[Items from a data source]
• • •
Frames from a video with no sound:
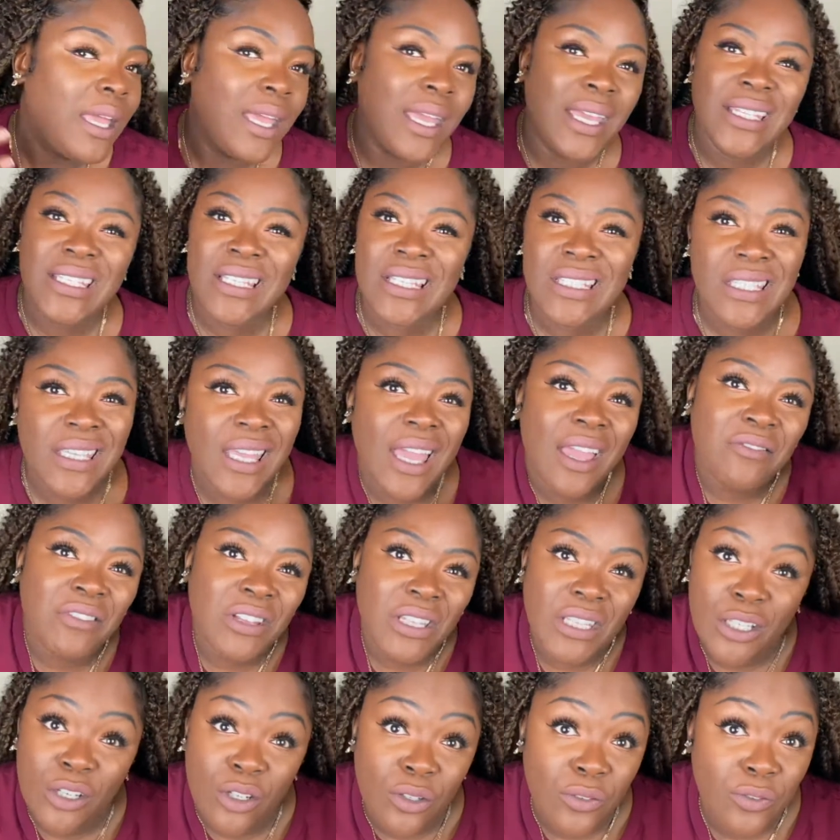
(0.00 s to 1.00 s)
it doesn't get
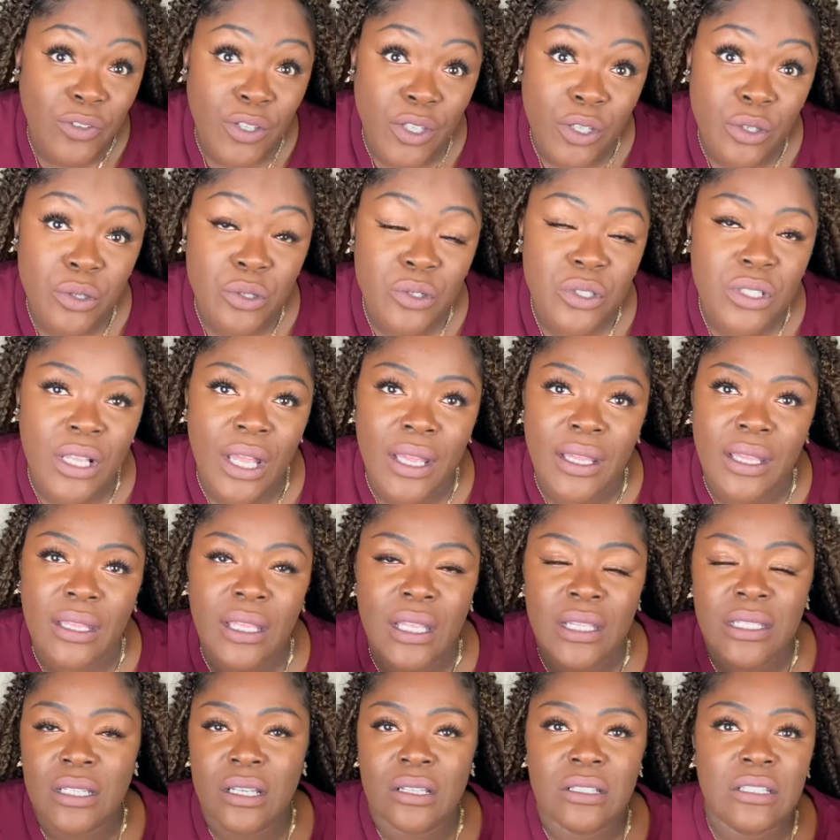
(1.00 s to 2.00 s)
really good views.
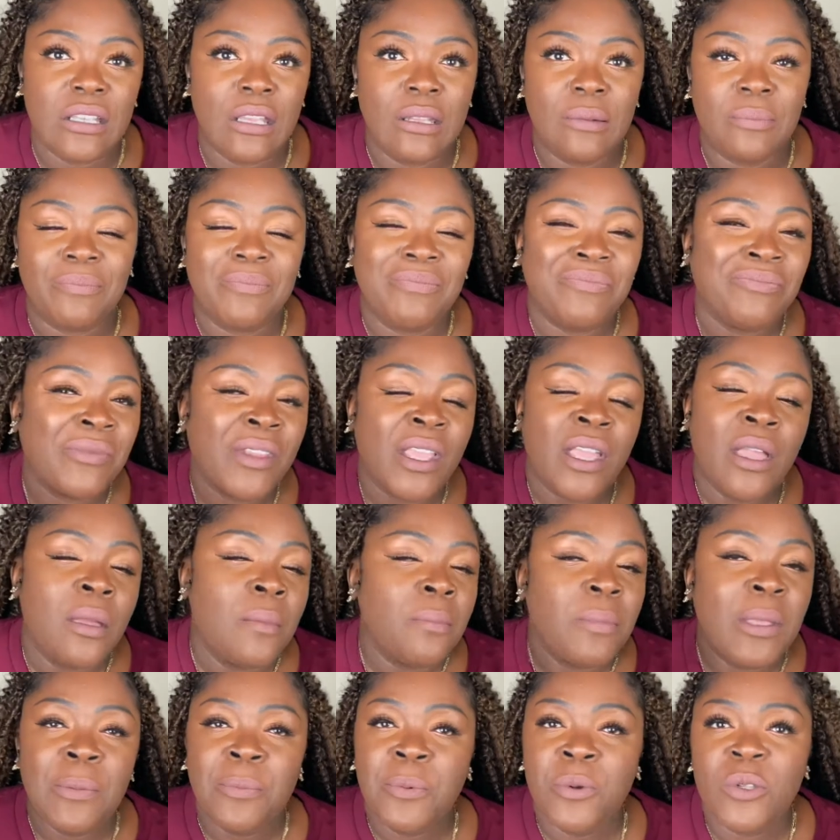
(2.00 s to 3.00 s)
Like it doesn't,
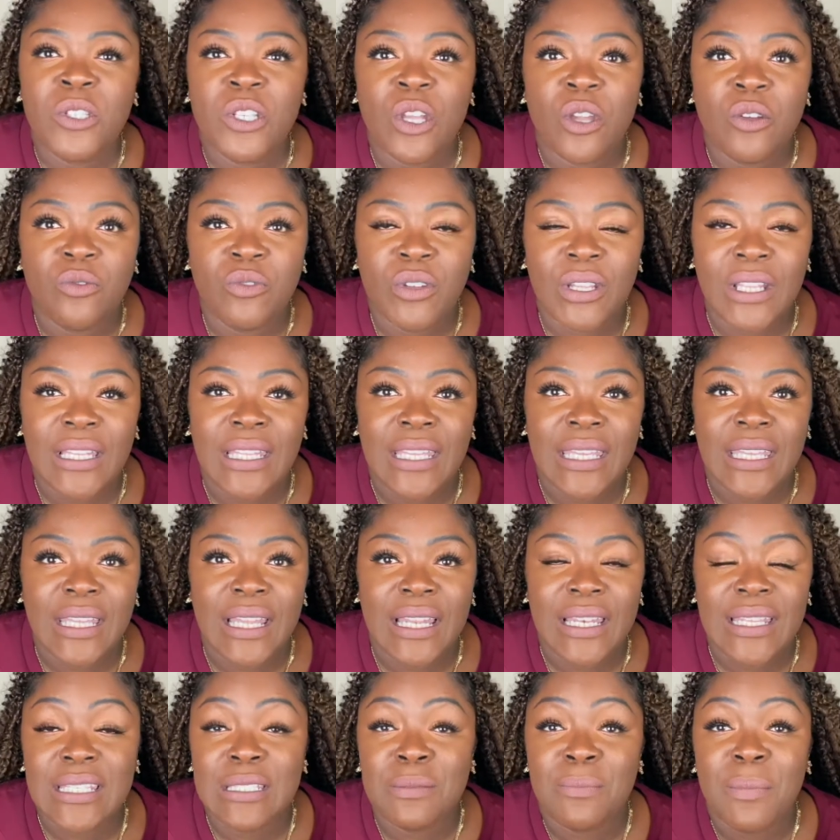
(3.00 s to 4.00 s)
people don't really,
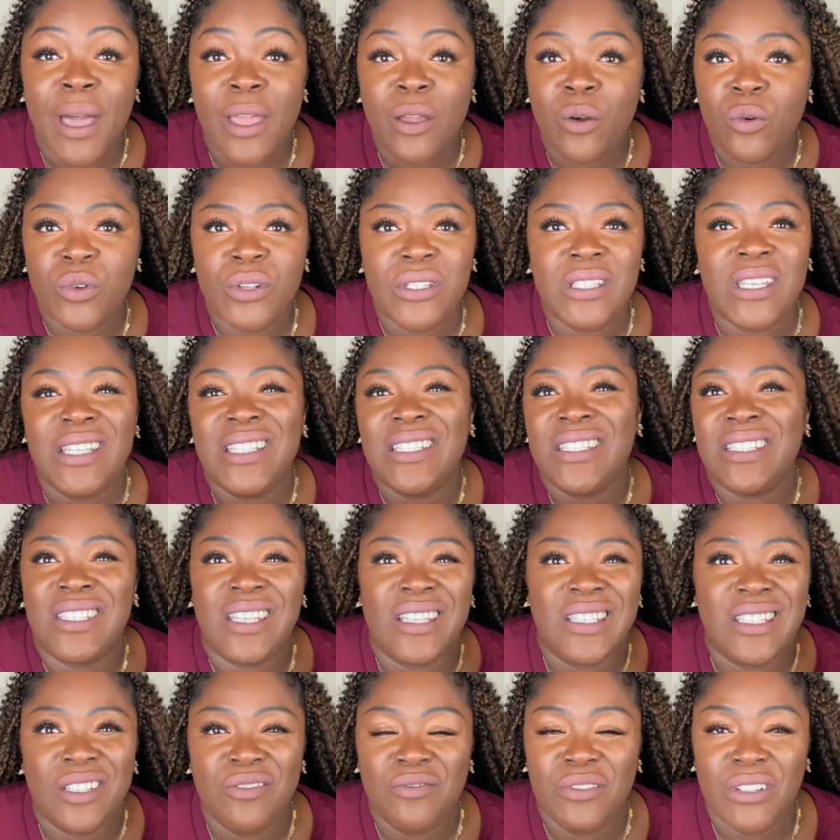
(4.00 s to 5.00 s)
at least my audience
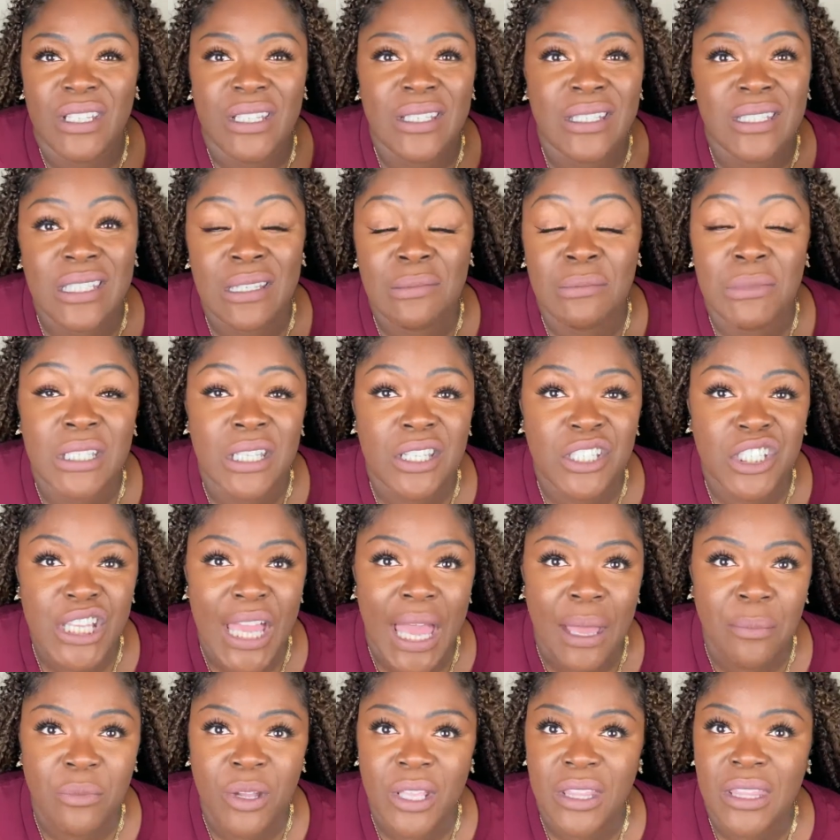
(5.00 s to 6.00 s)
doesn't really seem to
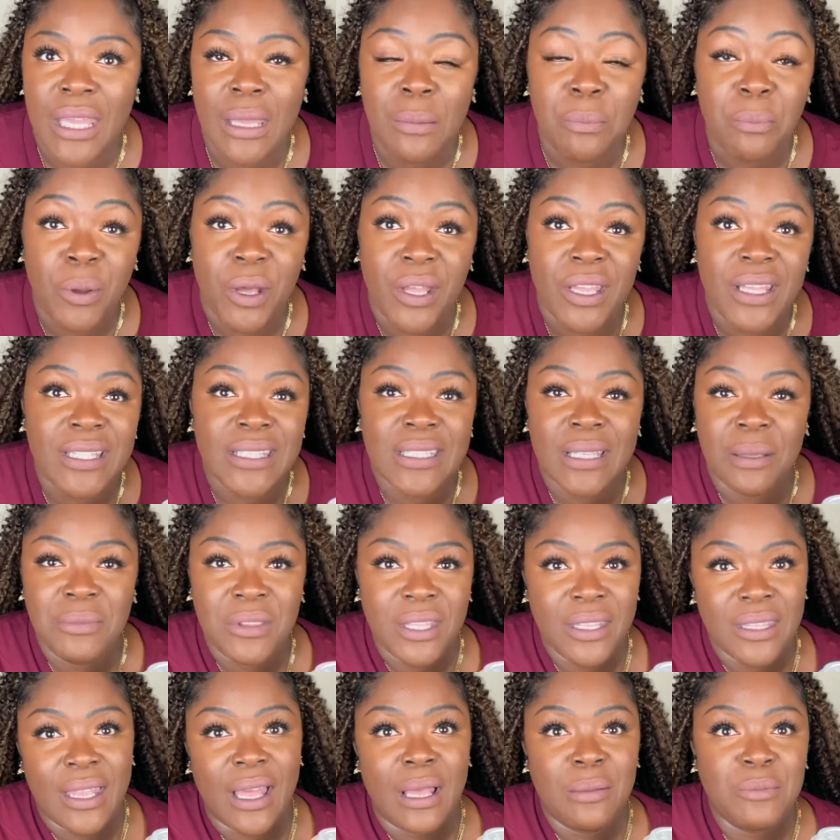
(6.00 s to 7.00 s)
jam with it, but it's
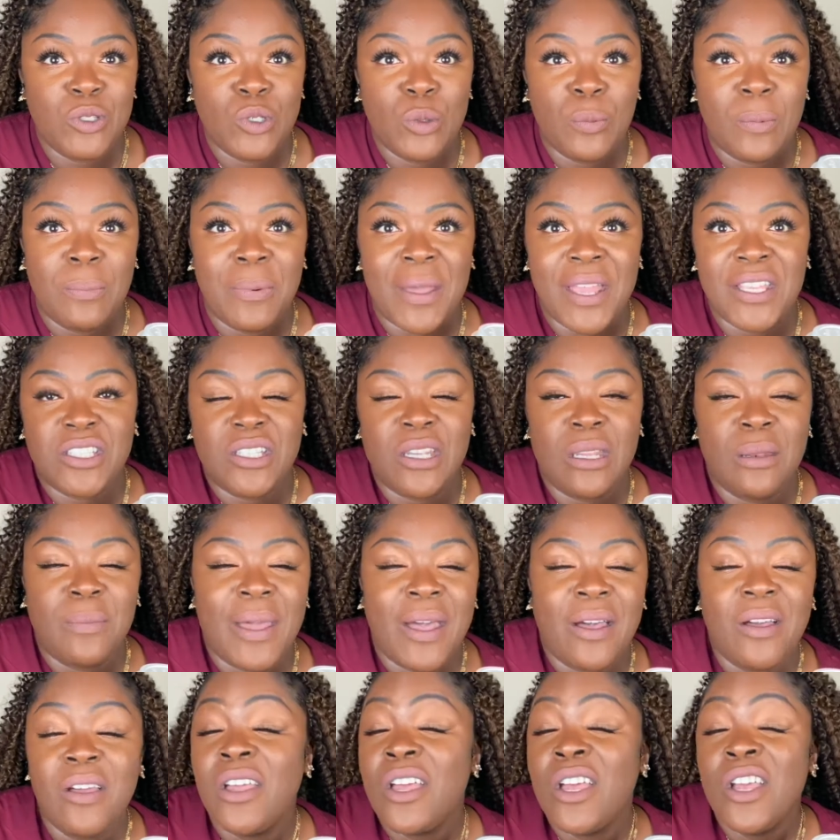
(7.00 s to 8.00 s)
something that I'm super passionate
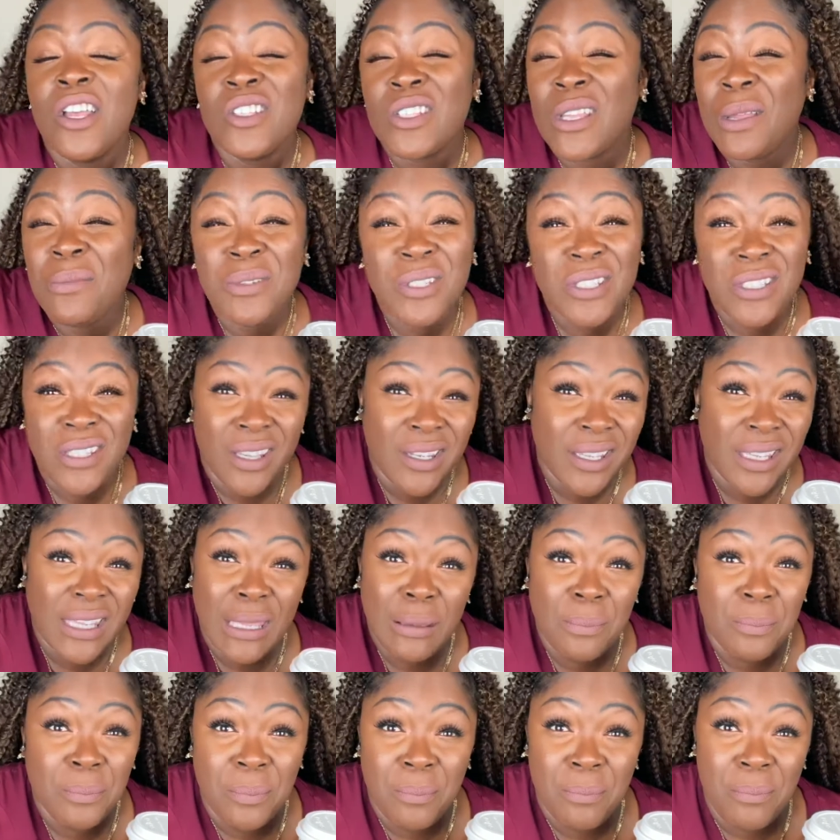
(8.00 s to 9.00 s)
about. So I'm just going to
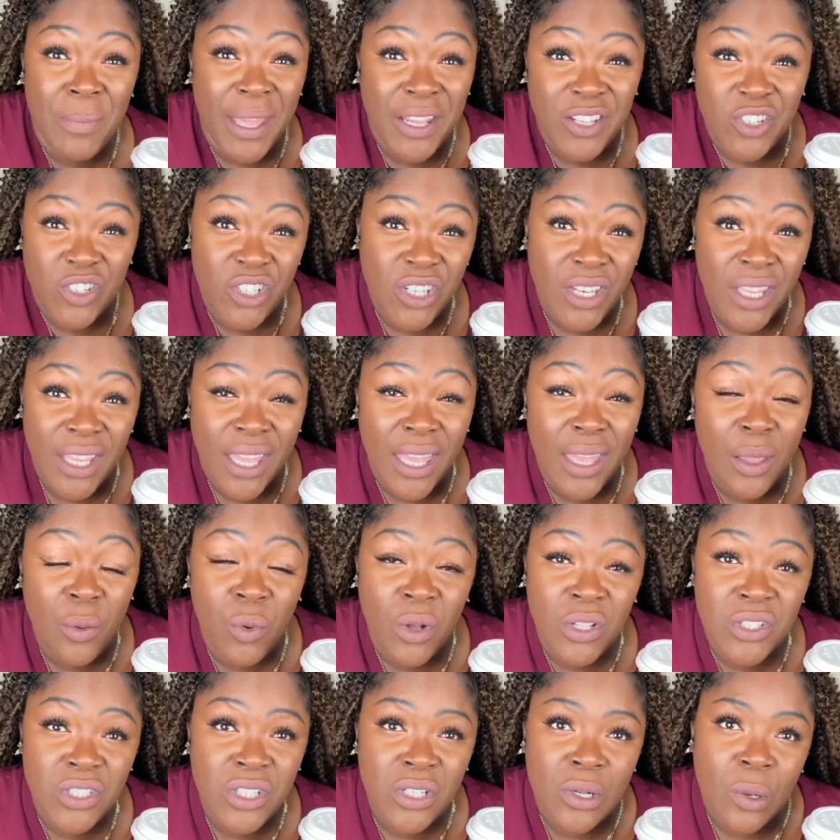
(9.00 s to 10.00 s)
keep mentioning it
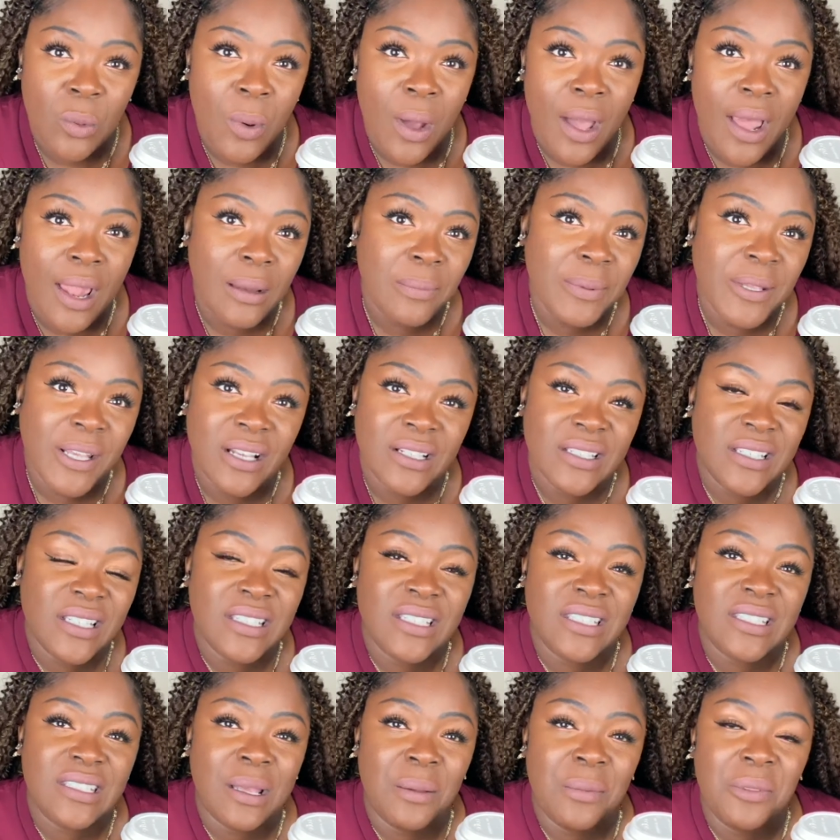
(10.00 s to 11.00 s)
once in a while because it's
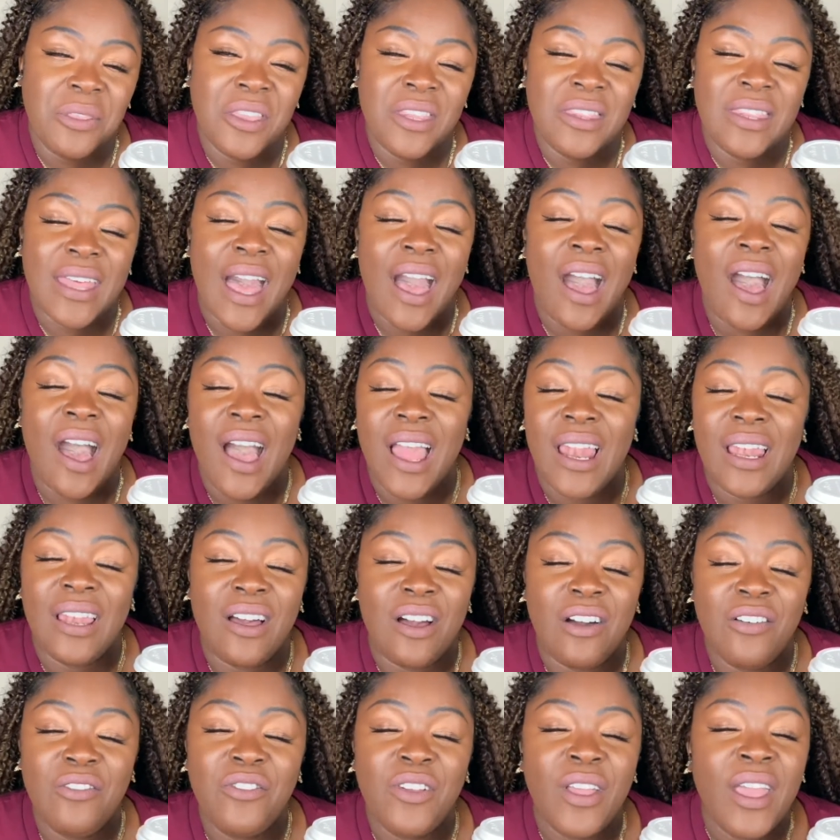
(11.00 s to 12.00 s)
something that I
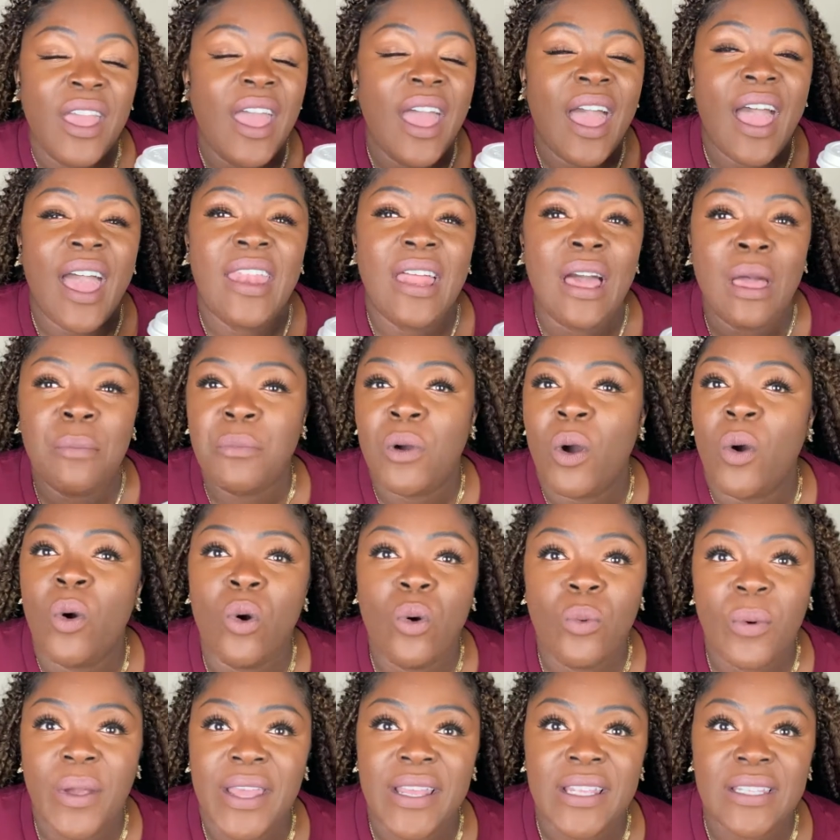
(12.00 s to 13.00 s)
love, and I'm
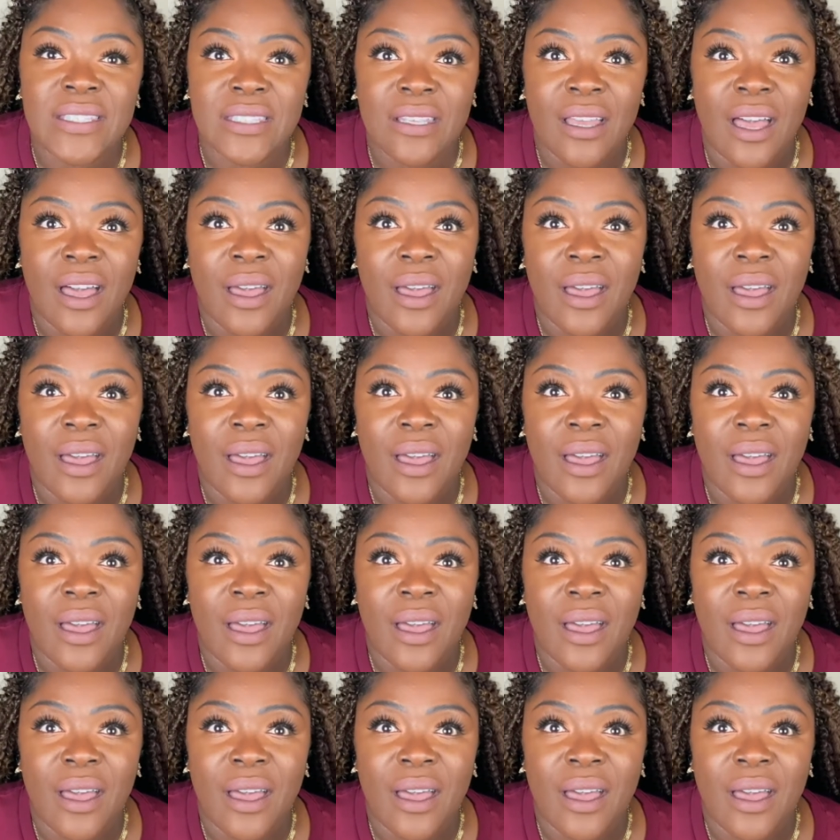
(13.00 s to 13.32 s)
always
• • •
## Assignment
In the copy, include no pictures; transcribe every record above verbatim.

## Result below
Frames from a video with no sound:
(0.00 s to 1.00 s)
it doesn't get
(1.00 s to 2.00 s)
really good views.
(2.00 s to 3.00 s)
Like it doesn't,
(3.00 s to 4.00 s)
people don't really,
(4.00 s to 5.00 s)
at least my audience
(5.00 s to 6.00 s)
doesn't really seem to
(6.00 s to 7.00 s)
jam with it, but it's
(7.00 s to 8.00 s)
something that I'm super passionate
(8.00 s to 9.00 s)
about. So I'm just going to
(9.00 s to 10.00 s)
keep mentioning it
(10.00 s to 11.00 s)
once in a while because it's
(11.00 s to 12.00 s)
something that I
(12.00 s to 13.00 s)
love, and I'm
(13.00 s to 13.32 s)
always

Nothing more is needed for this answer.